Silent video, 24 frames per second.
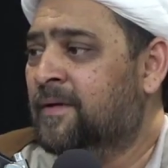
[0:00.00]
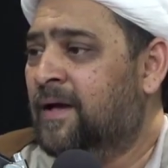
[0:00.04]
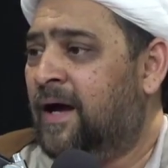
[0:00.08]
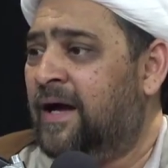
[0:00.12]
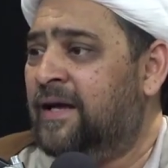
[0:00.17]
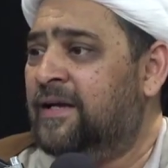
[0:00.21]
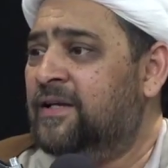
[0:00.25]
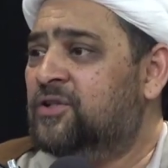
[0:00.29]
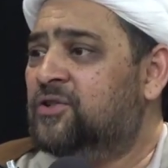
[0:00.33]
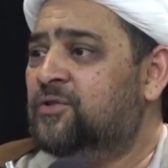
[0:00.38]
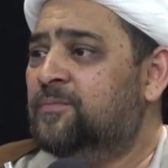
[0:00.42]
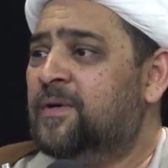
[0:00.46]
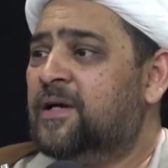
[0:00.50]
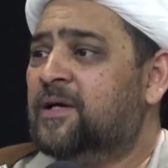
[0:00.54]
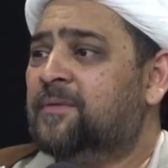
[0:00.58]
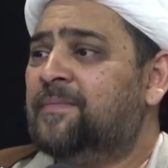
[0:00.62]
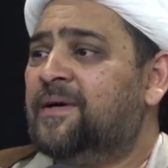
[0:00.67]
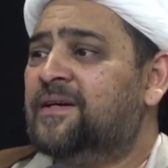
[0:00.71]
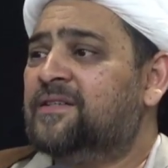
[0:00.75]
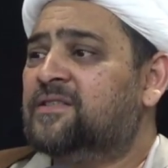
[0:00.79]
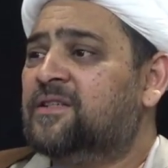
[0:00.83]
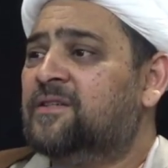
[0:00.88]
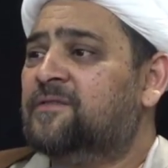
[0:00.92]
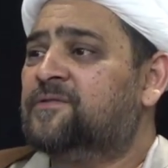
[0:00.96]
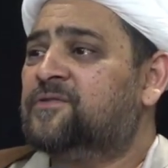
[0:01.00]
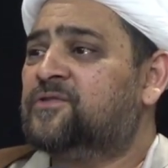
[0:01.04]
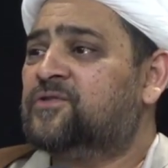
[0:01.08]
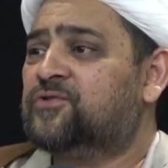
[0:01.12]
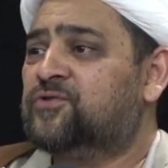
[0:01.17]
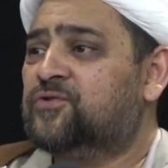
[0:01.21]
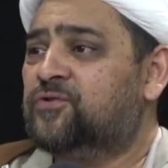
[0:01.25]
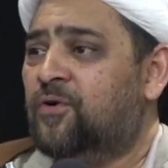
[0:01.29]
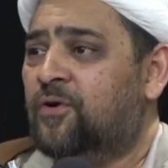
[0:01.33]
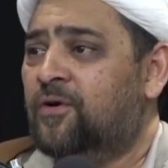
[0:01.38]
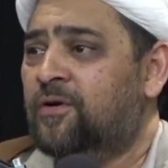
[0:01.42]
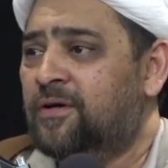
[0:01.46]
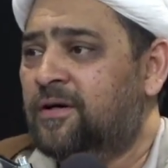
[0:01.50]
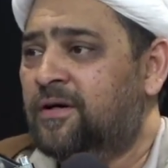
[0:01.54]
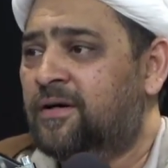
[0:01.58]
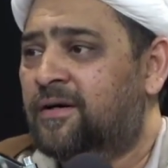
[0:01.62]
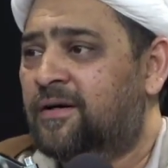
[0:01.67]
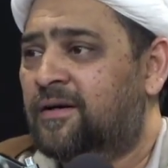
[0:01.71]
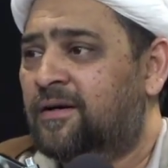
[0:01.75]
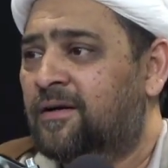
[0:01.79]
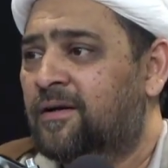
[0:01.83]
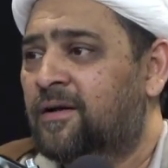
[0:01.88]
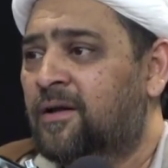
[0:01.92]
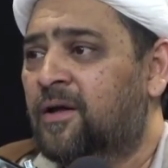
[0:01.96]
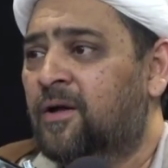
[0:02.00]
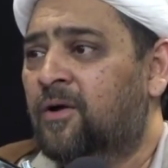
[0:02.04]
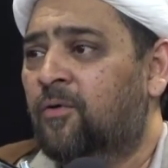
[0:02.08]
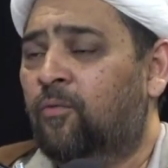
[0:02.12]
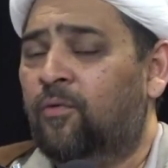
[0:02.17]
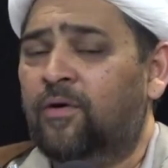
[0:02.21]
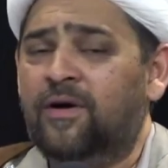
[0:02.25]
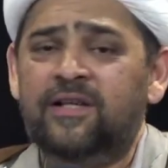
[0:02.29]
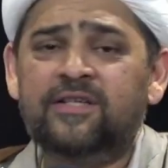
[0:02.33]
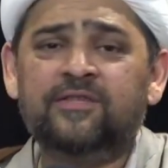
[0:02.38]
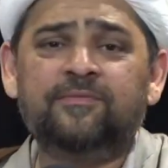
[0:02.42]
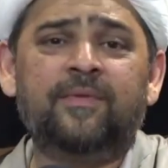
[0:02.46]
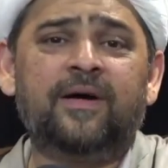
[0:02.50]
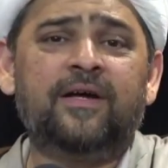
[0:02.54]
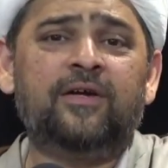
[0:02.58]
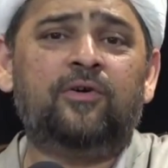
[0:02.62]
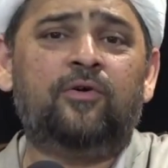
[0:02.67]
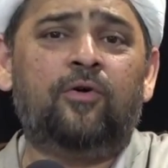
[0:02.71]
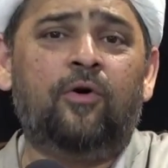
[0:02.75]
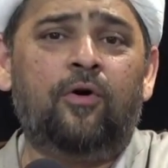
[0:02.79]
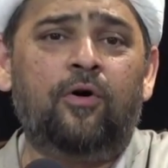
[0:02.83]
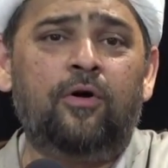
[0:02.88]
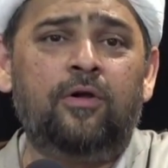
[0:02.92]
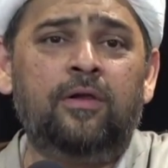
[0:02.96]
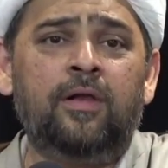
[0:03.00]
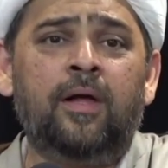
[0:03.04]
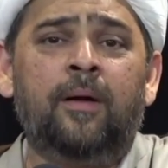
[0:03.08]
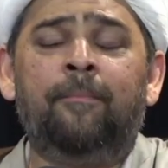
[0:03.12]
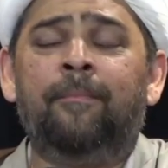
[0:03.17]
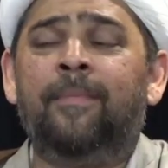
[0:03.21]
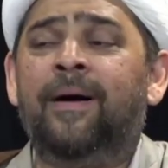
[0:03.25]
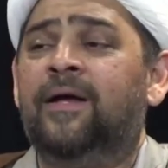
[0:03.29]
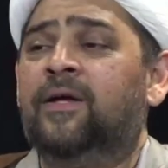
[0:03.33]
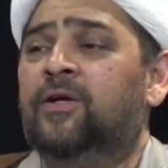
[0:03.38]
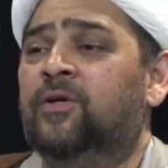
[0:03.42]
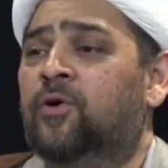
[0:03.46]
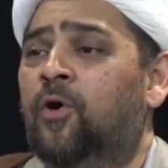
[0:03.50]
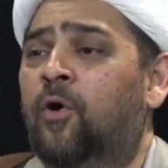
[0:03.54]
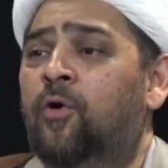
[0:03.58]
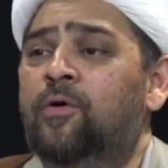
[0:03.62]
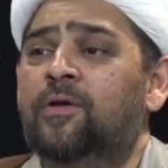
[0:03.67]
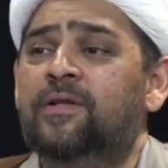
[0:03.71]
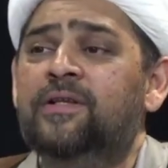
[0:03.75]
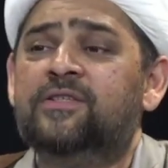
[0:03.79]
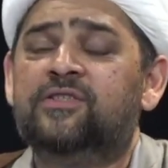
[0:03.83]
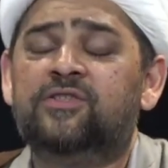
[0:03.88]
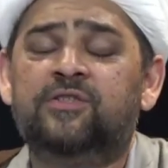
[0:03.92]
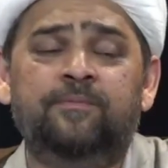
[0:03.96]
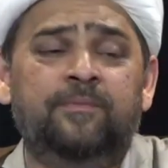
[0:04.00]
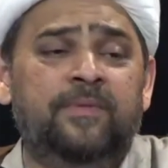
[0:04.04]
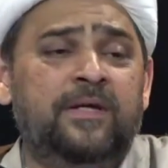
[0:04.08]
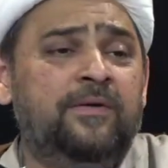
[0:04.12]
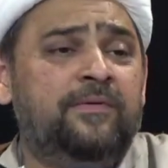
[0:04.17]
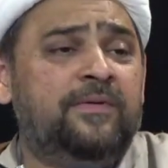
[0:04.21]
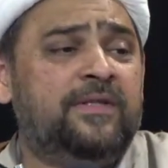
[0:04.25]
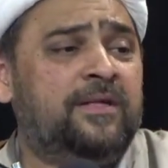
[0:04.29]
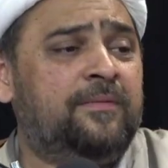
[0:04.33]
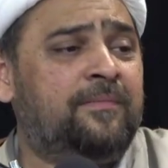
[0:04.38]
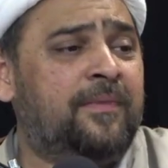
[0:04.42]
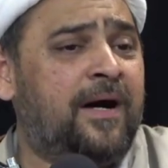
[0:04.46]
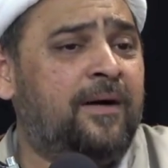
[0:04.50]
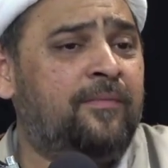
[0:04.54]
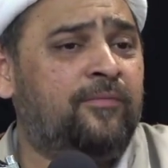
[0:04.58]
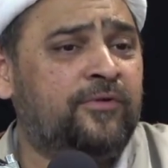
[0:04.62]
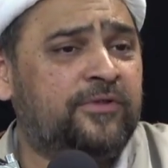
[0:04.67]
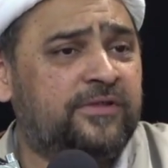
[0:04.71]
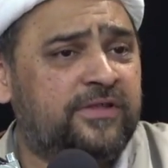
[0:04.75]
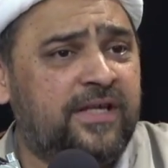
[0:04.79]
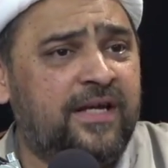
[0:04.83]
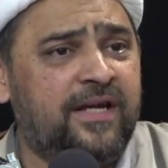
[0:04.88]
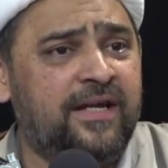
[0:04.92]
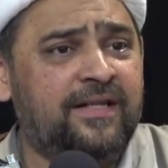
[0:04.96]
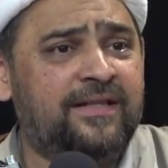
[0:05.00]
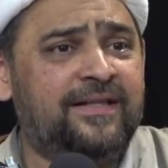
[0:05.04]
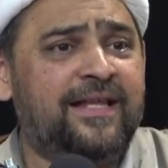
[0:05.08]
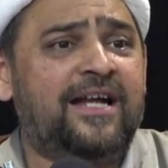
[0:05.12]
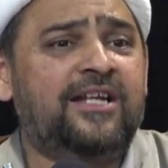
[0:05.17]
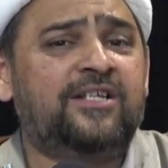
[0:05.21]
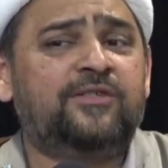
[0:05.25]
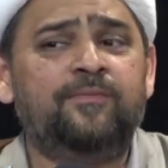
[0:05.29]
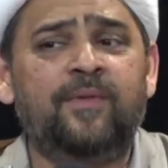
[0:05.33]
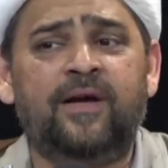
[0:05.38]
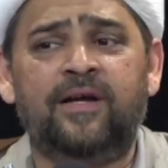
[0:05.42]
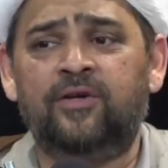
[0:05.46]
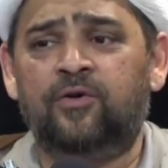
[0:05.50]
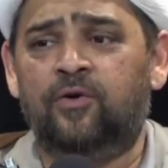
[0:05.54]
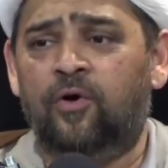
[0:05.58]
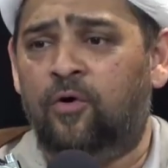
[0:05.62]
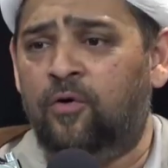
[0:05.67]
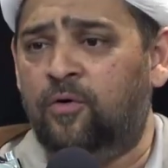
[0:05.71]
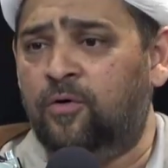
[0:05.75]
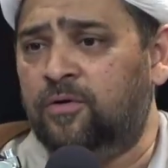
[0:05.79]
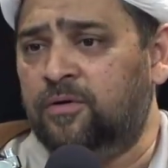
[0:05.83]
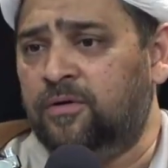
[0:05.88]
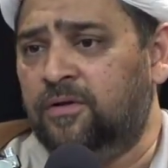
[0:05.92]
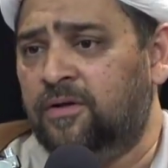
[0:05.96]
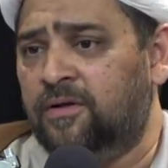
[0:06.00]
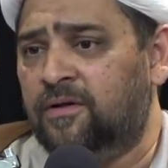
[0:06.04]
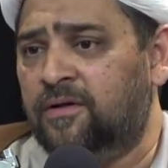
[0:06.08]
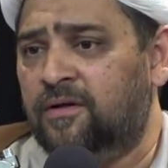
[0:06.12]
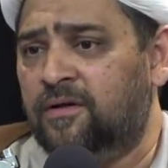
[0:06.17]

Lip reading: I need to make myself stronger. What is my goal? My goal is to be with Imam Hussein. That's my goal.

REQUIREMENT. An exact copy of the records above is required, leaving out the pictures.

RESPONSE TO THIS EXERCISE.
Silent video, 24 frames per second.
[0:00.00]
[0:00.04]
[0:00.08]
[0:00.12]
[0:00.17]
[0:00.21]
[0:00.25]
[0:00.29]
[0:00.33]
[0:00.38]
[0:00.42]
[0:00.46]
[0:00.50]
[0:00.54]
[0:00.58]
[0:00.62]
[0:00.67]
[0:00.71]
[0:00.75]
[0:00.79]
[0:00.83]
[0:00.88]
[0:00.92]
[0:00.96]
[0:01.00]
[0:01.04]
[0:01.08]
[0:01.12]
[0:01.17]
[0:01.21]
[0:01.25]
[0:01.29]
[0:01.33]
[0:01.38]
[0:01.42]
[0:01.46]
[0:01.50]
[0:01.54]
[0:01.58]
[0:01.62]
[0:01.67]
[0:01.71]
[0:01.75]
[0:01.79]
[0:01.83]
[0:01.88]
[0:01.92]
[0:01.96]
[0:02.00]
[0:02.04]
[0:02.08]
[0:02.12]
[0:02.17]
[0:02.21]
[0:02.25]
[0:02.29]
[0:02.33]
[0:02.38]
[0:02.42]
[0:02.46]
[0:02.50]
[0:02.54]
[0:02.58]
[0:02.62]
[0:02.67]
[0:02.71]
[0:02.75]
[0:02.79]
[0:02.83]
[0:02.88]
[0:02.92]
[0:02.96]
[0:03.00]
[0:03.04]
[0:03.08]
[0:03.12]
[0:03.17]
[0:03.21]
[0:03.25]
[0:03.29]
[0:03.33]
[0:03.38]
[0:03.42]
[0:03.46]
[0:03.50]
[0:03.54]
[0:03.58]
[0:03.62]
[0:03.67]
[0:03.71]
[0:03.75]
[0:03.79]
[0:03.83]
[0:03.88]
[0:03.92]
[0:03.96]
[0:04.00]
[0:04.04]
[0:04.08]
[0:04.12]
[0:04.17]
[0:04.21]
[0:04.25]
[0:04.29]
[0:04.33]
[0:04.38]
[0:04.42]
[0:04.46]
[0:04.50]
[0:04.54]
[0:04.58]
[0:04.62]
[0:04.67]
[0:04.71]
[0:04.75]
[0:04.79]
[0:04.83]
[0:04.88]
[0:04.92]
[0:04.96]
[0:05.00]
[0:05.04]
[0:05.08]
[0:05.12]
[0:05.17]
[0:05.21]
[0:05.25]
[0:05.29]
[0:05.33]
[0:05.38]
[0:05.42]
[0:05.46]
[0:05.50]
[0:05.54]
[0:05.58]
[0:05.62]
[0:05.67]
[0:05.71]
[0:05.75]
[0:05.79]
[0:05.83]
[0:05.88]
[0:05.92]
[0:05.96]
[0:06.00]
[0:06.04]
[0:06.08]
[0:06.12]
[0:06.17]

Lip reading: I need to make myself stronger. What is my goal? My goal is to be with Imam Hussein. That's my goal.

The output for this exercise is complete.